La décision de la Fédération internationale de football association (Fifa) d’annuler le carton rouge infligé à l’attaquant américain Folarin Balogun provoque une vive controverse. Le sélectionneur de la Norvège, Ståle Solbakken, a vivement critiqué cette mesure, la qualifiant de « grosse erreur de la Fifa ». Dans le même temps, les remerciements publics adressés par Donald Trump à l’instance internationale attisent les soupçons d’un traitement de faveur accordé aux États-Unis.

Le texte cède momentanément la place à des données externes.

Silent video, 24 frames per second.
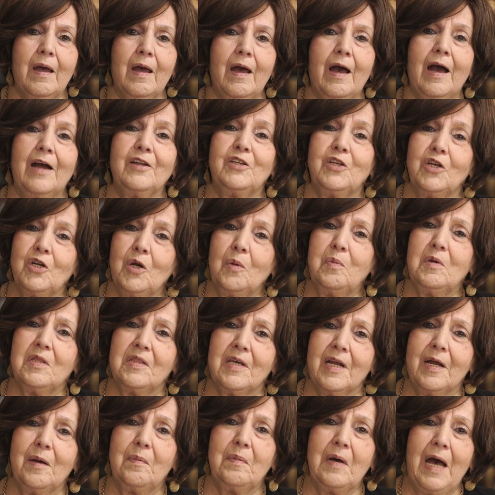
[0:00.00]
And you know what
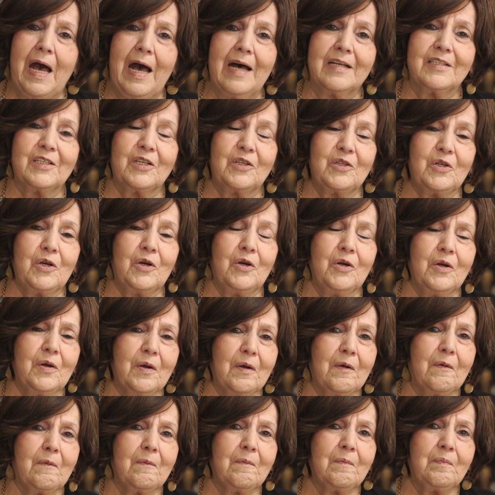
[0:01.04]
the Rebbe asked her?
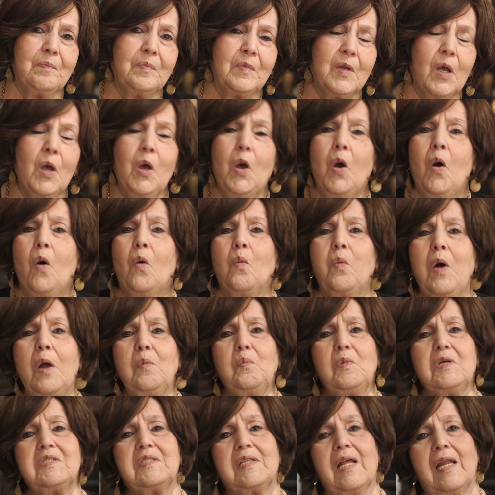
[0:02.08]
"When
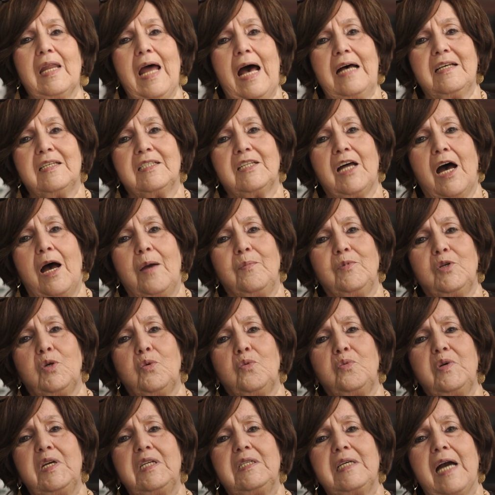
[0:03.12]
was the last time you
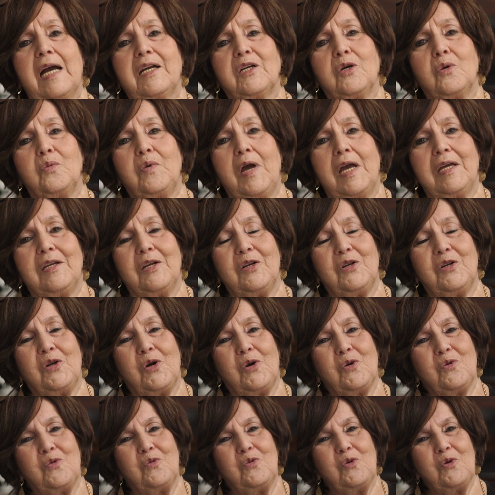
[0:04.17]
redecorated her
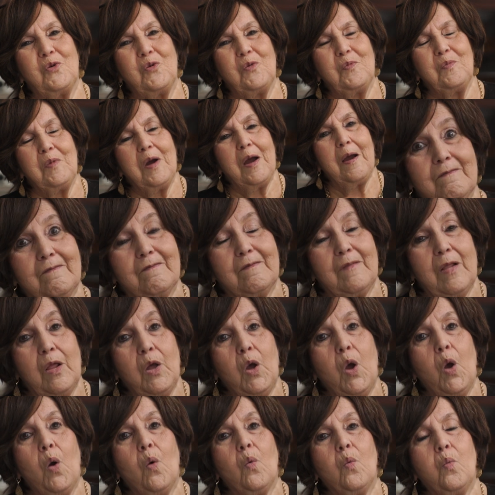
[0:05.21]
room?
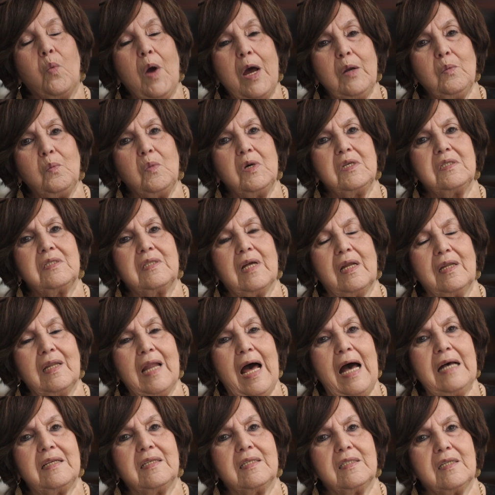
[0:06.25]
When was the
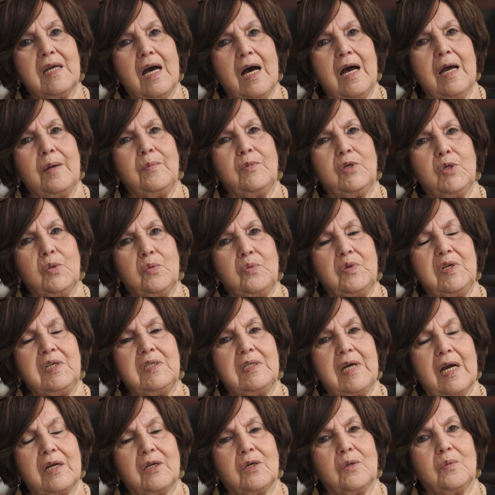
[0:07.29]
last time you
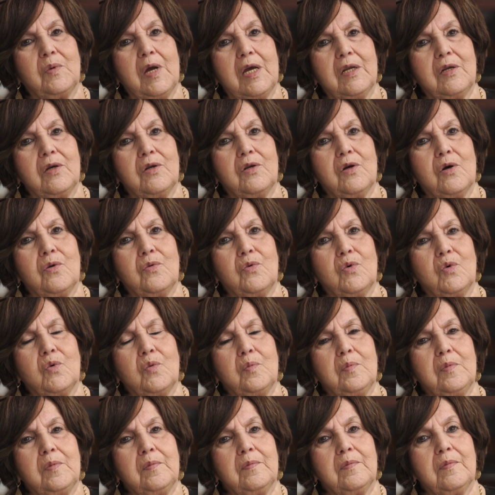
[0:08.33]
redecorated her room?"
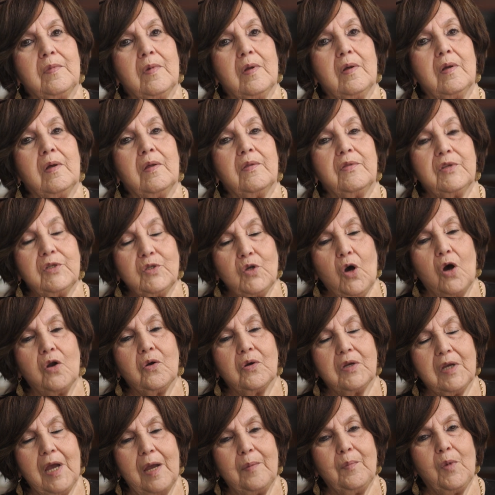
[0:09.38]
The daughter
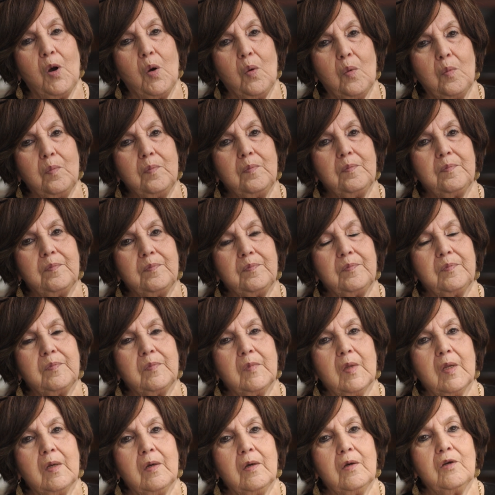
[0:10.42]
came home.
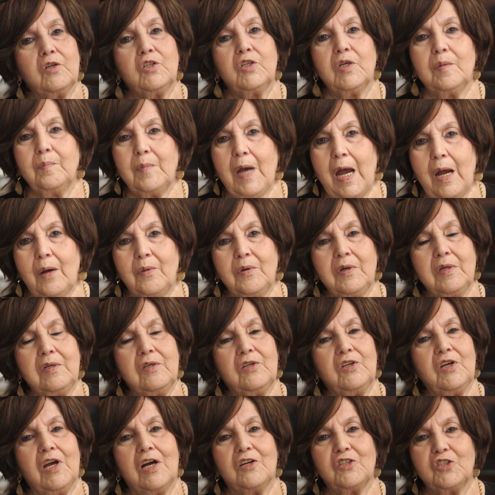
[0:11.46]
She married.
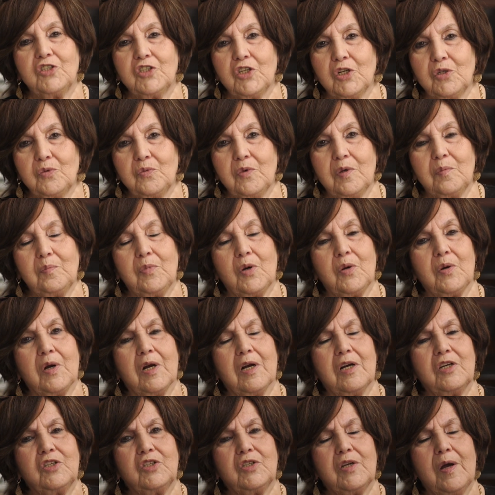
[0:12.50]
She has children, Baruch
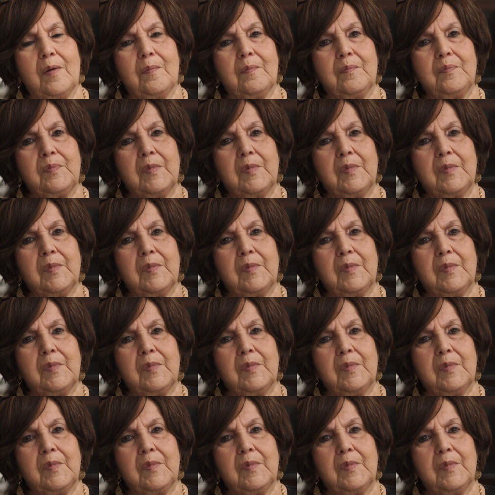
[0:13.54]
Hashem.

Une sanction levée, une polémique lancée
Folarin Balogun, joueur de l’équipe des États-Unis, avait écopé d’un carton rouge lors d’un match de la Coupe du monde 2026. La Fifa a ensuite annulé cette sanction, une décision rare qui a immédiatement suscité des interrogations. Ståle Solbakken, le sélectionneur norvégien, s’est exprimé sans détour, jugeant qu’il s’agissait d’une « grosse erreur de la Fifa ». Selon lui, ce précédent pourrait créer un dangereux précédent pour l’arbitrage et l’équité sportive dans le tournoi.
Les remerciements de Trump et le soupçon de partialité
La polémique a pris une dimension politique lorsque Donald Trump, ancien président des États-Unis et candidat à l’élection présidentielle, a publiquement remercié la Fifa pour cette décision. Ce geste, perçu par de nombreux observateurs comme une ingérence, a relancé les accusations de favoritisme envers l’équipe américaine. Plusieurs voix, notamment en Europe, estiment que l’influence diplomatique et économique des États-Unis pèse sur les décisions de l’instance dirigeante du football mondial.
Une décision qui interroge l’équité du tournoi
Au-delà du cas particulier de Balogun, cette affaire soulève des questions plus larges sur l’intégrité de la Coupe du monde 2026, organisée conjointement par les États-Unis, le Canada et le Mexique. Les critiques estiment que l’annulation d’un carton rouge pour un joueur américain, suivie de remerciements officiels de la part d’une figure politique majeure, affaiblit la crédibilité de l’instance. Pour l’heure, la Fifa n’a pas commenté les accusations de partialité, tandis que le débat continue d’animer les discussions tant sur le plan sportif que politique.